Previous studies investigated associations between the PRS of multiple SNPs and breast cancer risk. Our PRS results showed a linear association with an increased risk of breast cancer, indicating a greater than twofold risk for women in the highest quartile compared to those in the lowest. Reeves et al. used PRS based on 4, 7, or 10 SNPs to study their effects on the risk of breast cancer and found that the effect of the PRS with 7 SNPs was more prominent for estrogen receptor positive than for estrogen receptor negative cancers [16]. Harlid et al. investigated the combined effect of low-penetrant SNPs on breast cancer including ten SNPs [25]. Although they used a simple addition risk allele method, their results were still almost the same as ours. Two PRS studies in Asian population, a Japanese study conducted by Sueta et al. [26] and a Chinese study carried out by Chan et al. [37] also developed their own model to show a dose-dependent association between the risk of breast cancer and a genetic risk score. Anderson et al. created a PRS composed of seven SNPs and found that the OR was around twofold for women in the highest quintile compared to those in the lowest quintile of the score [15]. Mavaddat et al. constructed a 77-SNP PRS for breast cancer and found a threefold increase in risk when comparing the polygenic scores of the highest 1% and the middle quintiles [14].

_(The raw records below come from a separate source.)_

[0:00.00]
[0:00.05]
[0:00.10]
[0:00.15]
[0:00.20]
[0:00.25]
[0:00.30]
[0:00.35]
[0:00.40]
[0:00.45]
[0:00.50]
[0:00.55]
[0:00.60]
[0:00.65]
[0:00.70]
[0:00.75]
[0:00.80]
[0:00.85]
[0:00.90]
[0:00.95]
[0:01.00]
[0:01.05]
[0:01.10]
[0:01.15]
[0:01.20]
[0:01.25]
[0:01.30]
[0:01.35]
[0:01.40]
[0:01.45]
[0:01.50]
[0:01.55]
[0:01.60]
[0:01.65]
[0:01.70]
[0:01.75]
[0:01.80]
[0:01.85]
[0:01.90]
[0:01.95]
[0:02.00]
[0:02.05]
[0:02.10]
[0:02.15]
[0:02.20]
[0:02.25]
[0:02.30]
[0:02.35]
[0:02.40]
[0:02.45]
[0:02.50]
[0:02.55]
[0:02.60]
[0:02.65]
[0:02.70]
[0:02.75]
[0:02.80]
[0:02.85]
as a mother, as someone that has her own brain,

In addition, we also constructed the risk prediction model including PRS and clinical risk factors for discrimination of breast cancer with an improved accuracy with AUC of 66.52%. This moderate discriminatory accuracy is nevertheless relatively high compared with the risk assessment model reported by Wacholder et al., Zheng et al., and Hüsing et al. with AUC of 61.8, 63.0, and 60.5%, respectively [21, 38, 39]. A risk assessment model in a Japanese population conducted by Sueta et al. that included both genetic markers and established risk models gave a higher AUC of 69.33%, which is similar with our present findings [26]. Interestingly, only one SNP rs3803662 on TOX3 gene was chosen simultaneously in genetic risk model developed by our study and in other Asian population [21, 26].

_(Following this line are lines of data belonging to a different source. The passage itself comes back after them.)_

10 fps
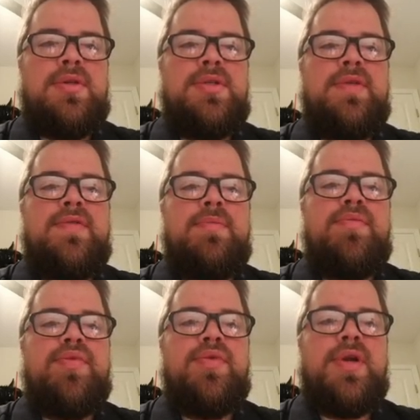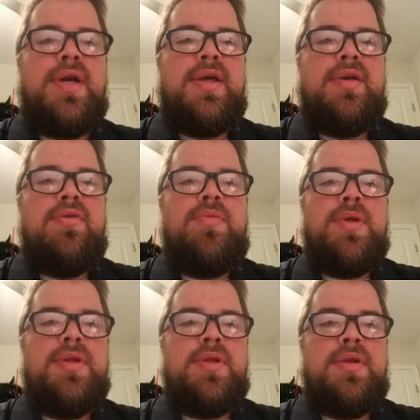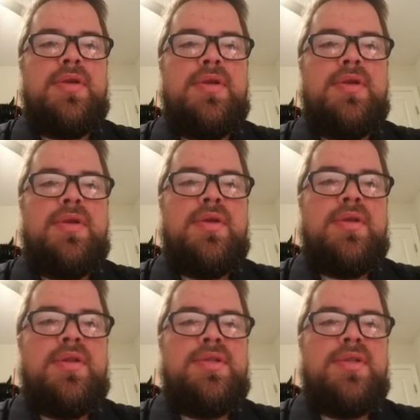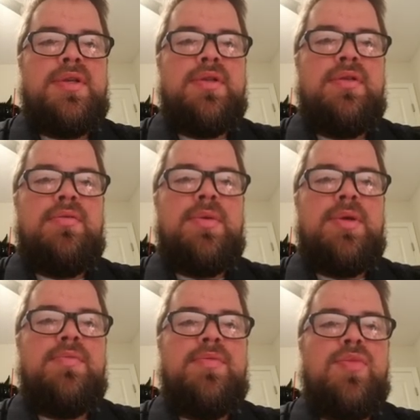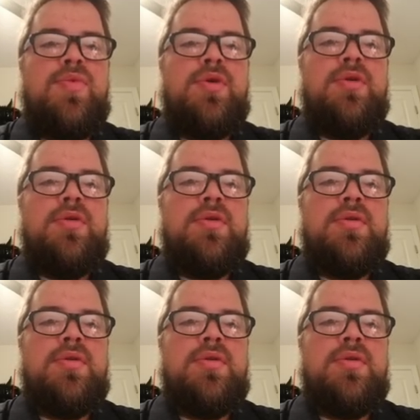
Just have to pry open this thing a little bit more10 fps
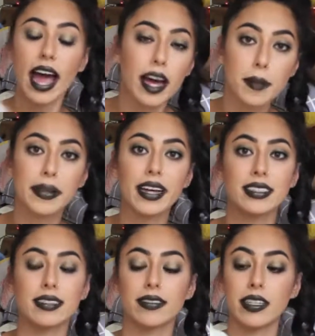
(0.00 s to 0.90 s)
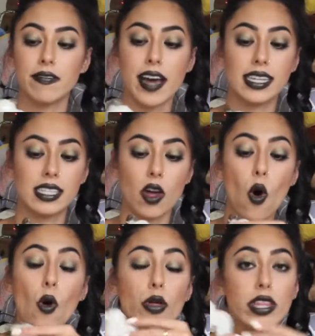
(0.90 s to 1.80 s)
I unplugged it really fast. The
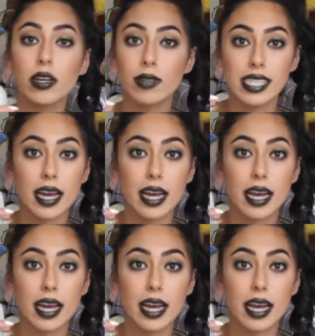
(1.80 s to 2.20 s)
whole thing was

The strength of this study was the collection of tumor pathology data which were all assessed using the same processing protocols and criteria. Nevertheless, there are certain issues that needed to be discussed for a proper interpretation of this study. First, this study had nearly 80% power to detect a log-additive OR of 1.3 with allelic frequencies of >35%; however, other SNPs with ORs of <1.3 may need larger sample size to increase statistical power. Larger sample sizes could be considered to help improve the power in future studies. Second, our current analysis was limited to 13 common risk variants for breast cancer identified by a GWAS in an Asian population. In the near future, larger effect sizes of sequence variants with intermediate frequencies are likely to be uncovered; therefore, our PRS results should be interpreted carefully. In addition, although this study included comprehensive information on reproductive and menstrual factors, no interactions were found between the effects of the genes investigated in this study and hormone risk factors for breast cancer. Further studies should take other environmental risk factors into account to investigate gene–environment interactions on breast cancer risk.

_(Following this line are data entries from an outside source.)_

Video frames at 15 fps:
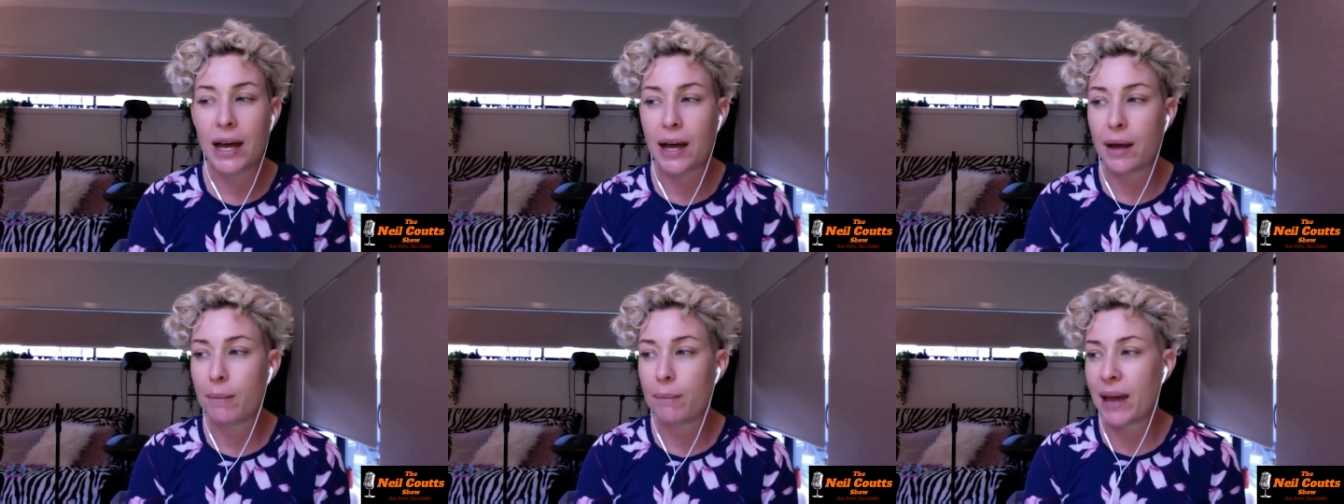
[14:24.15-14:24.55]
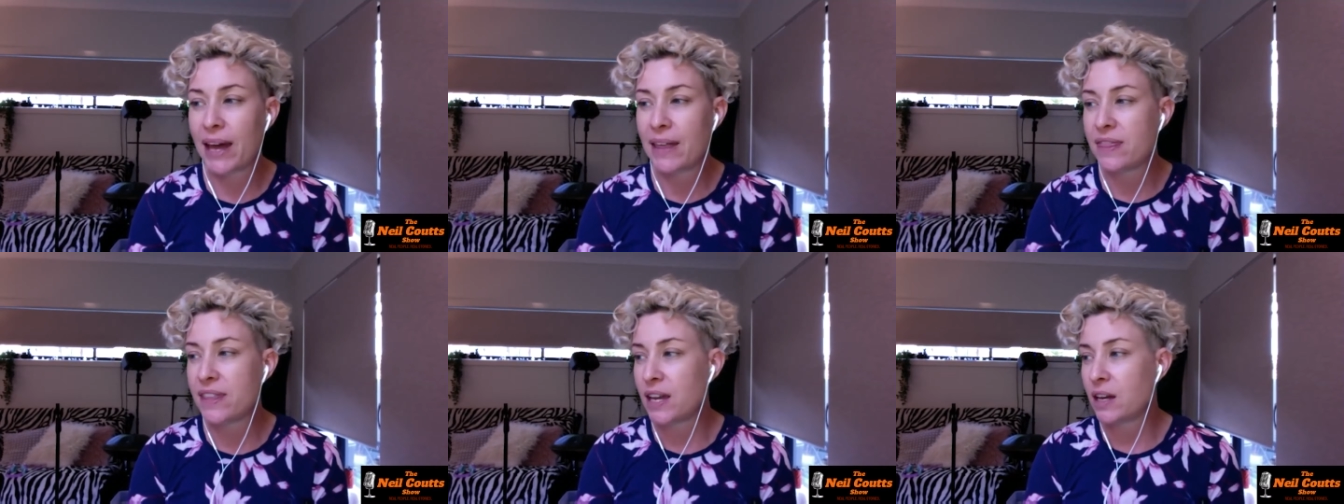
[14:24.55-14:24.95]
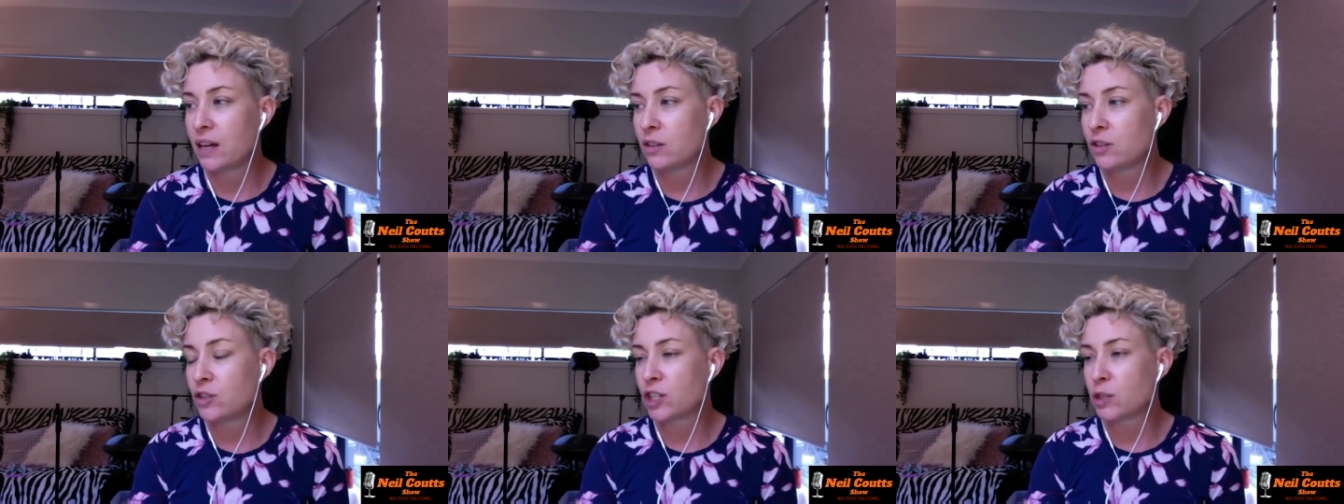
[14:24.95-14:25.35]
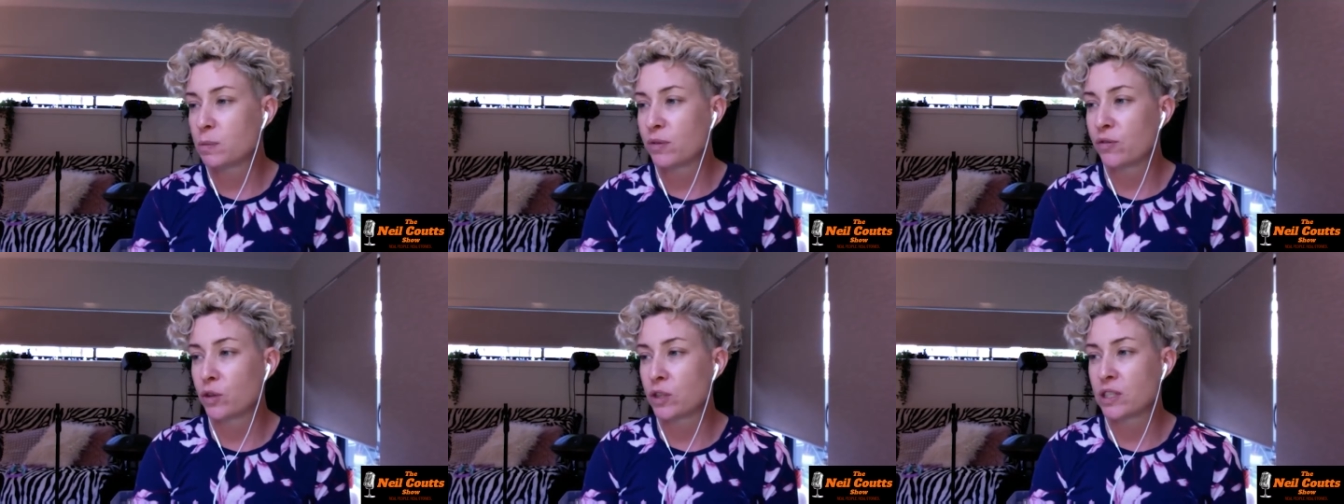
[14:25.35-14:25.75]
Um, and then just
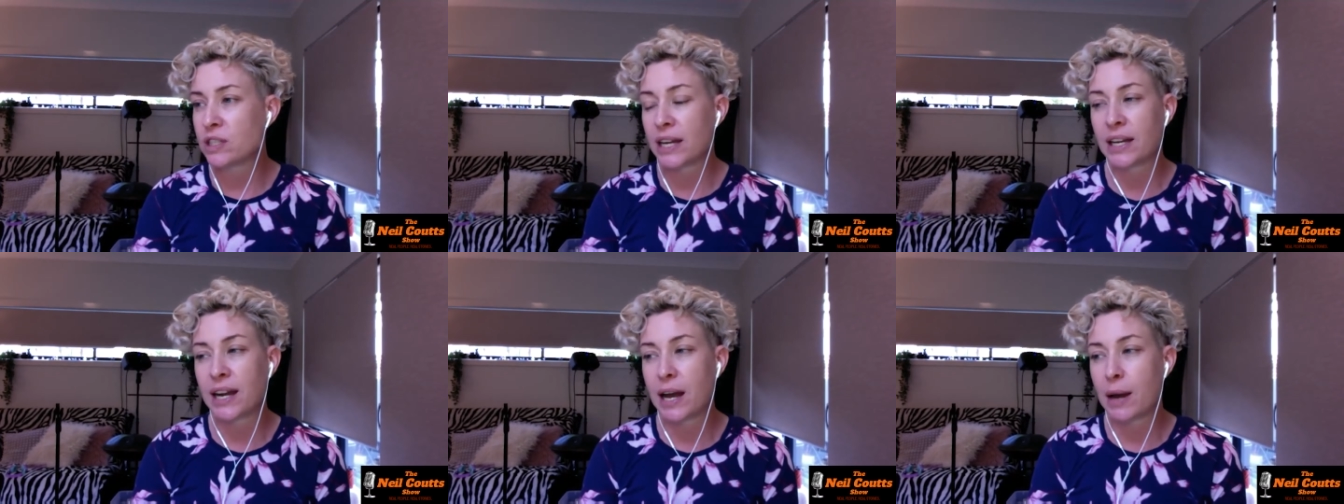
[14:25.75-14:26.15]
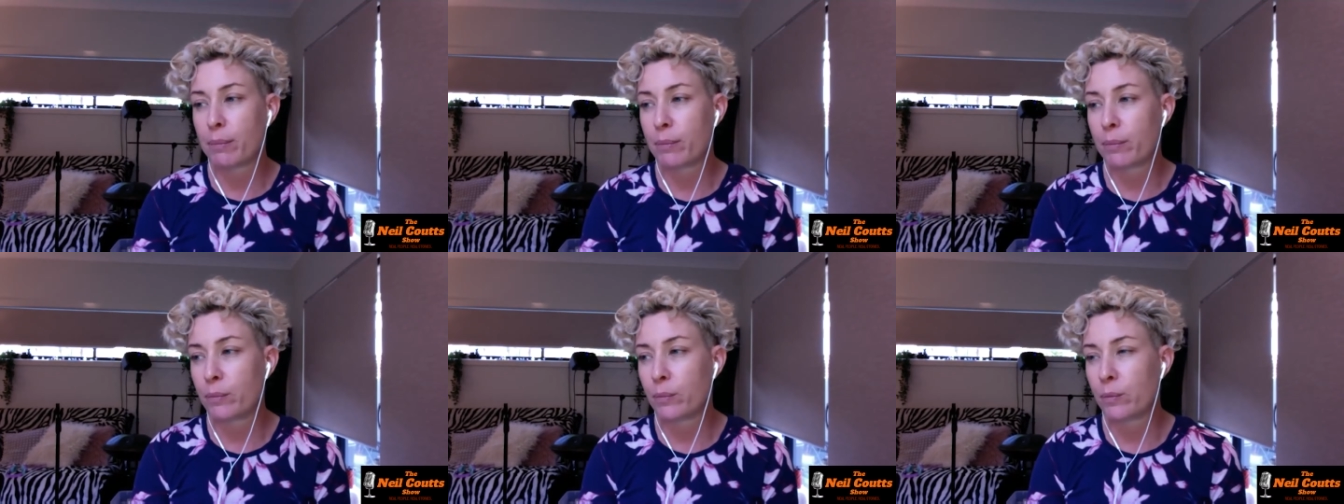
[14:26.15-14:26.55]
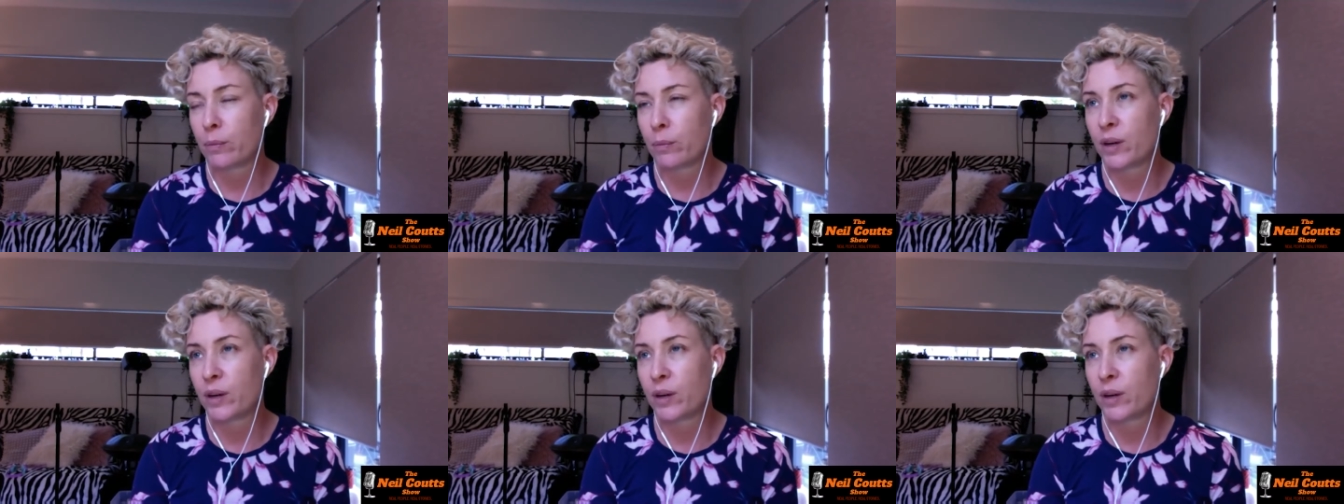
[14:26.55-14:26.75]
before the second album,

In conclusion, our data evaluated the association of 13 genetic variants identified in previous GWASs in Asian populations as risk factors for breast cancer in a Taiwanese population. The PRS model, a combination of six selected variants, with clinical risk factors are useful in discriminating women at high risk of breast cancer from those at low risk. Future comprehensive evaluations of the genetic risk variants in a larger population are warranted.